▶ [STUDY MATERIAL]
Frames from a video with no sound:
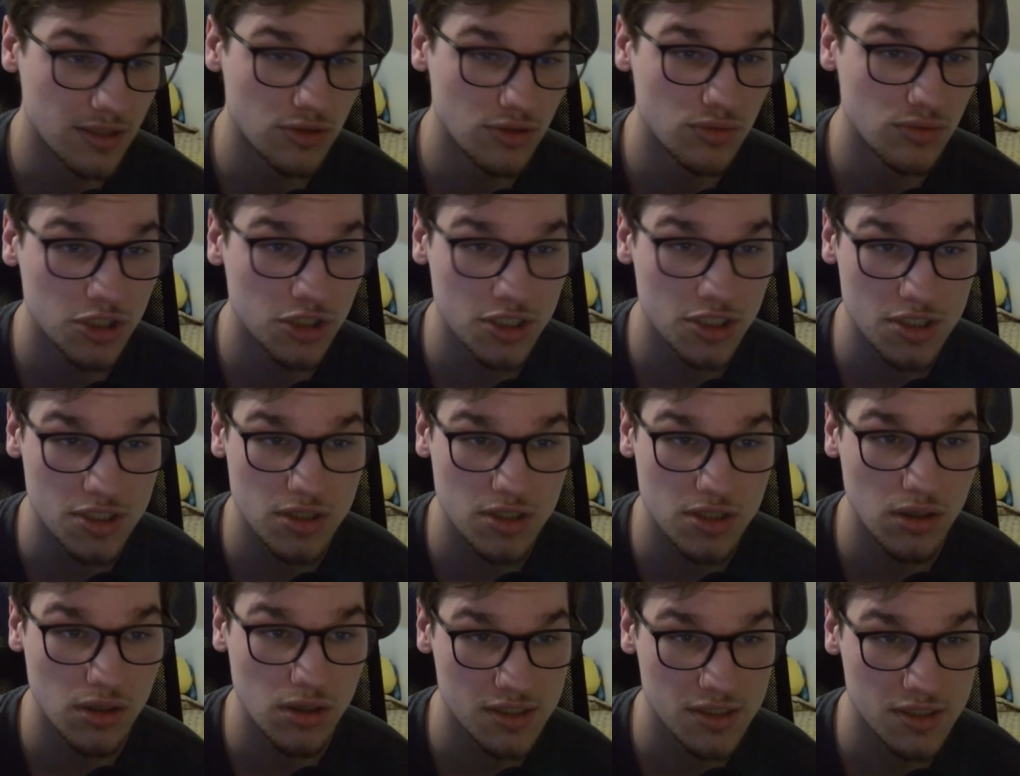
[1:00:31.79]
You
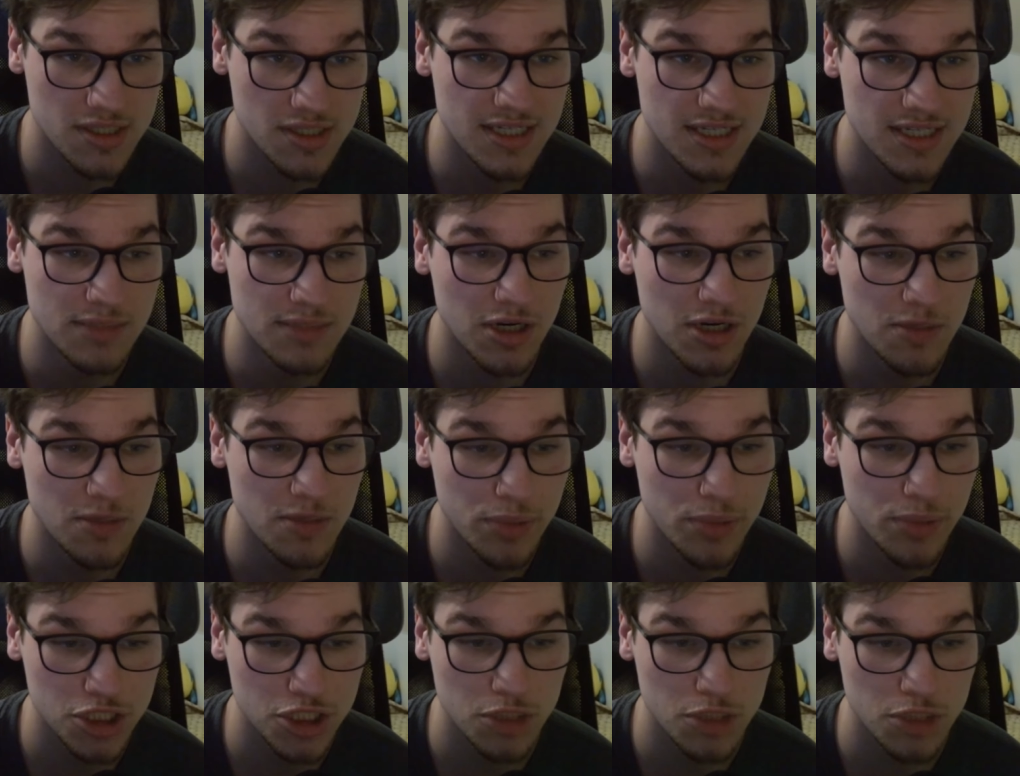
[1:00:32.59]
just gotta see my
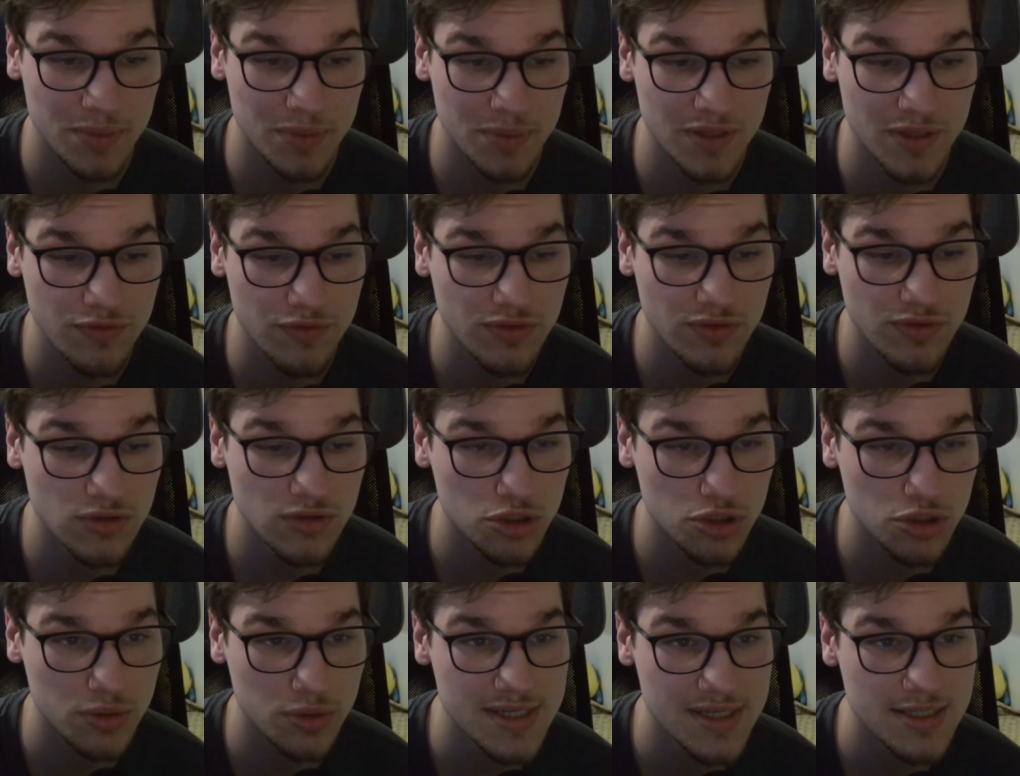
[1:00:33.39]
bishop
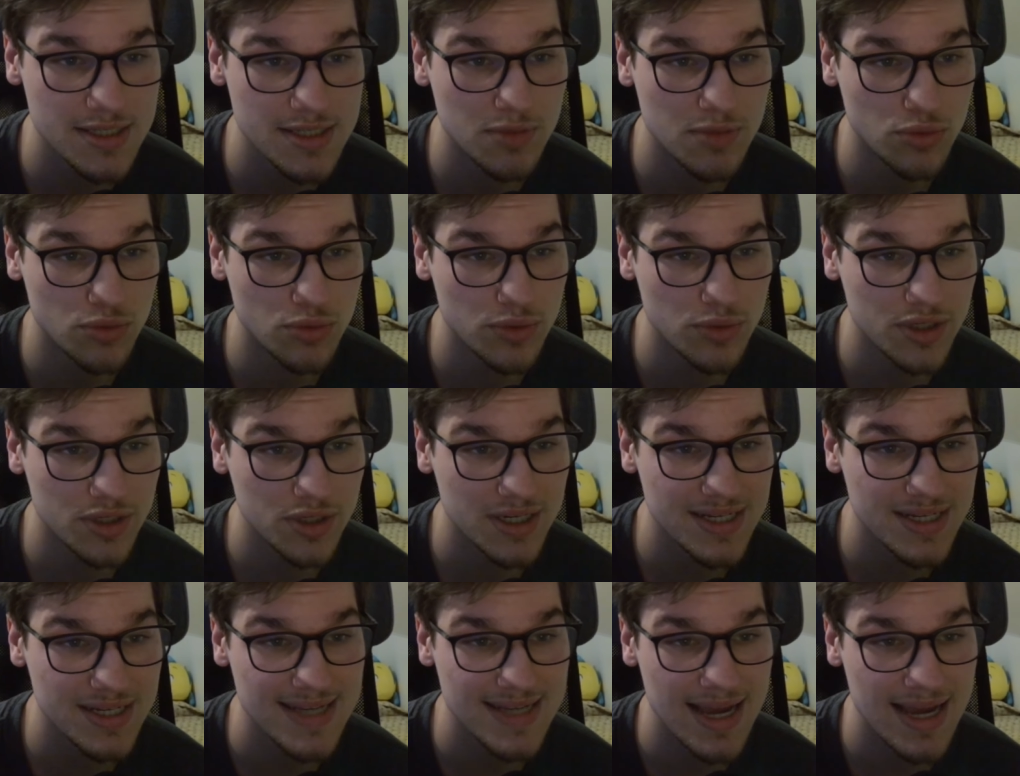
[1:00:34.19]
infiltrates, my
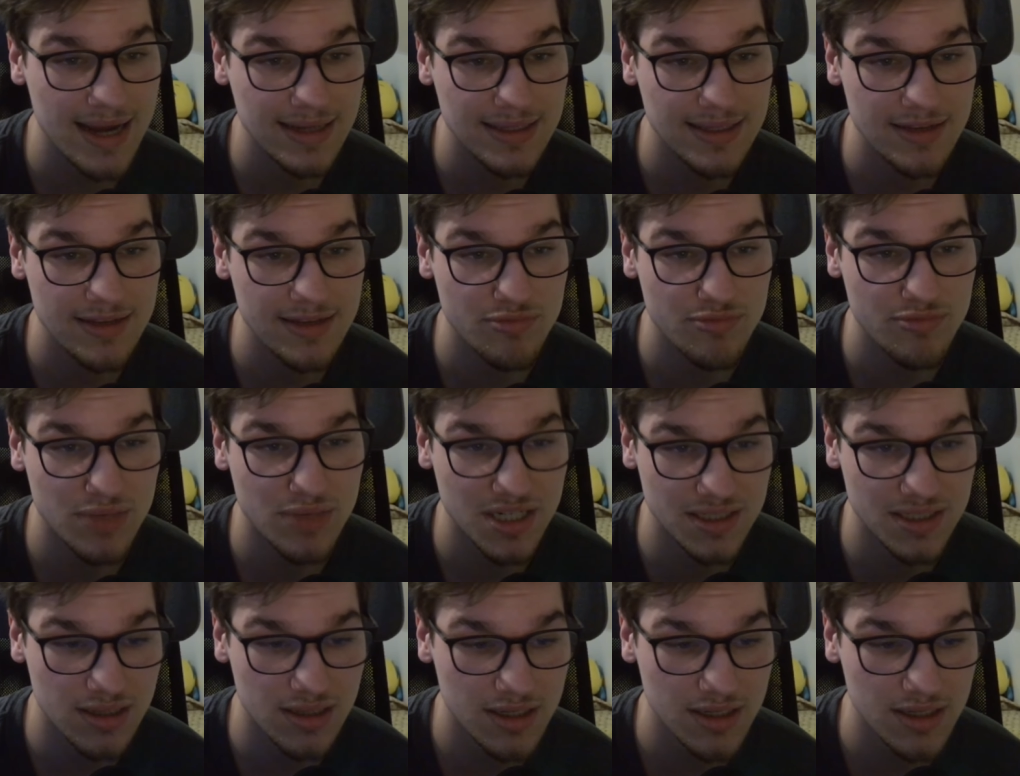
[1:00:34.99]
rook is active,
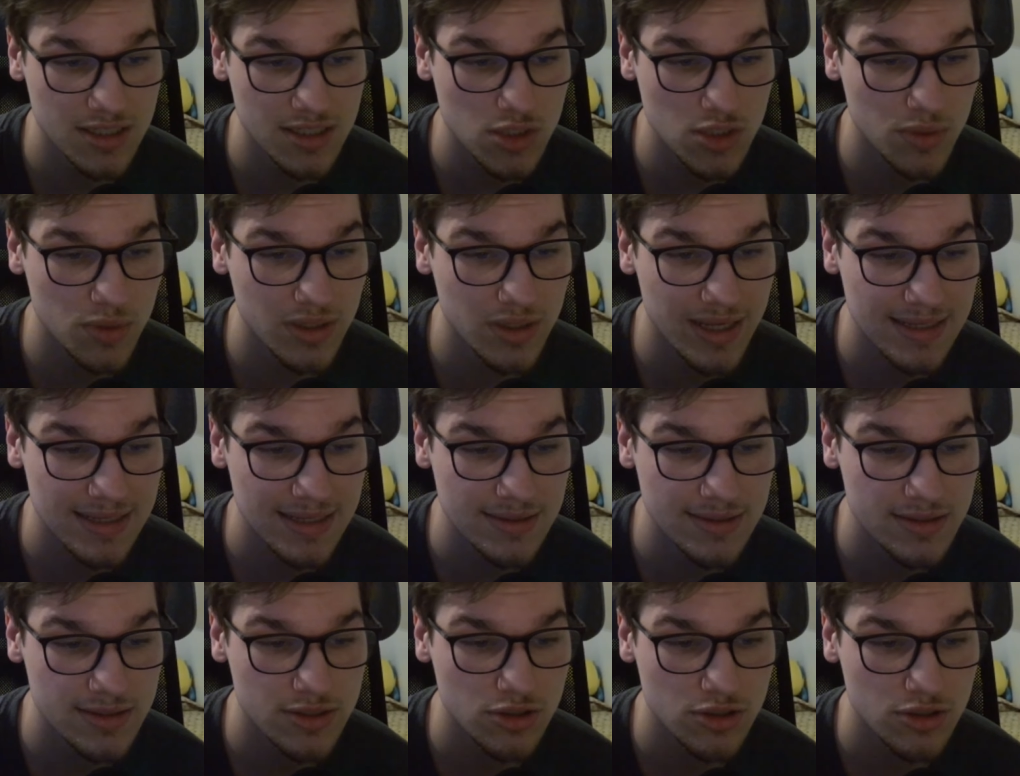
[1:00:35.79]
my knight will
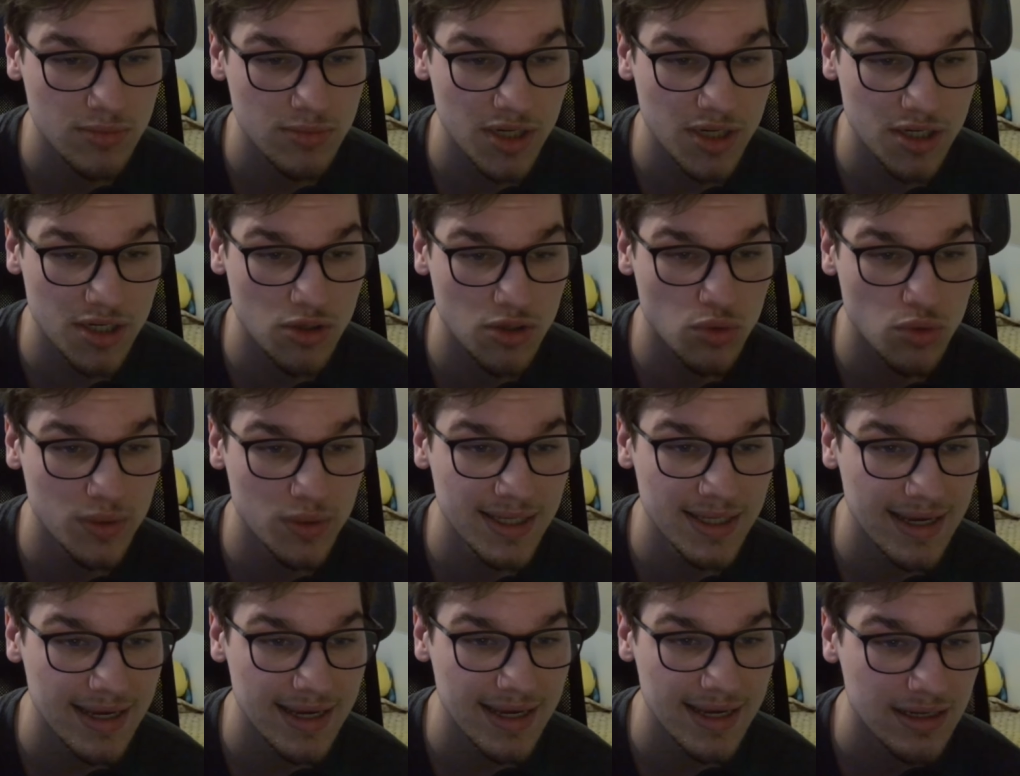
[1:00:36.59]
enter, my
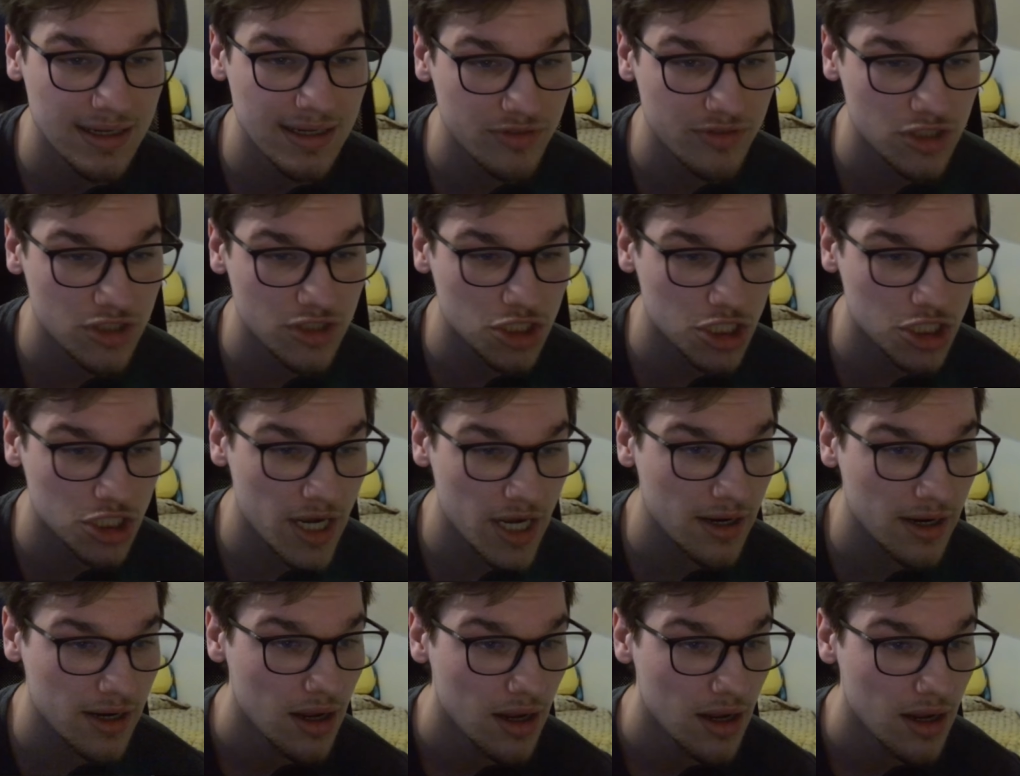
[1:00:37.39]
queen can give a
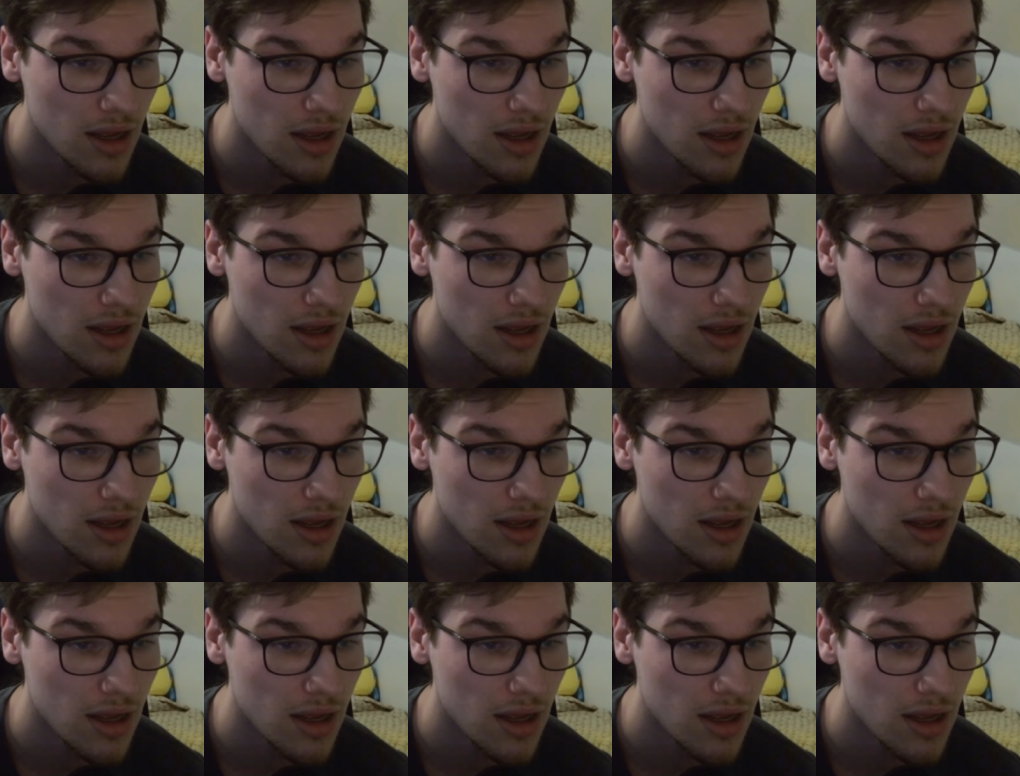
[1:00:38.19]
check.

▶ [TASK GOAL] Pictures aside, the material must be written out word for word.

▶ [TASK ANSWER]
Frames from a video with no sound:
[1:00:31.79]
You
[1:00:32.59]
just gotta see my
[1:00:33.39]
bishop
[1:00:34.19]
infiltrates, my
[1:00:34.99]
rook is active,
[1:00:35.79]
my knight will
[1:00:36.59]
enter, my
[1:00:37.39]
queen can give a
[1:00:38.19]
check.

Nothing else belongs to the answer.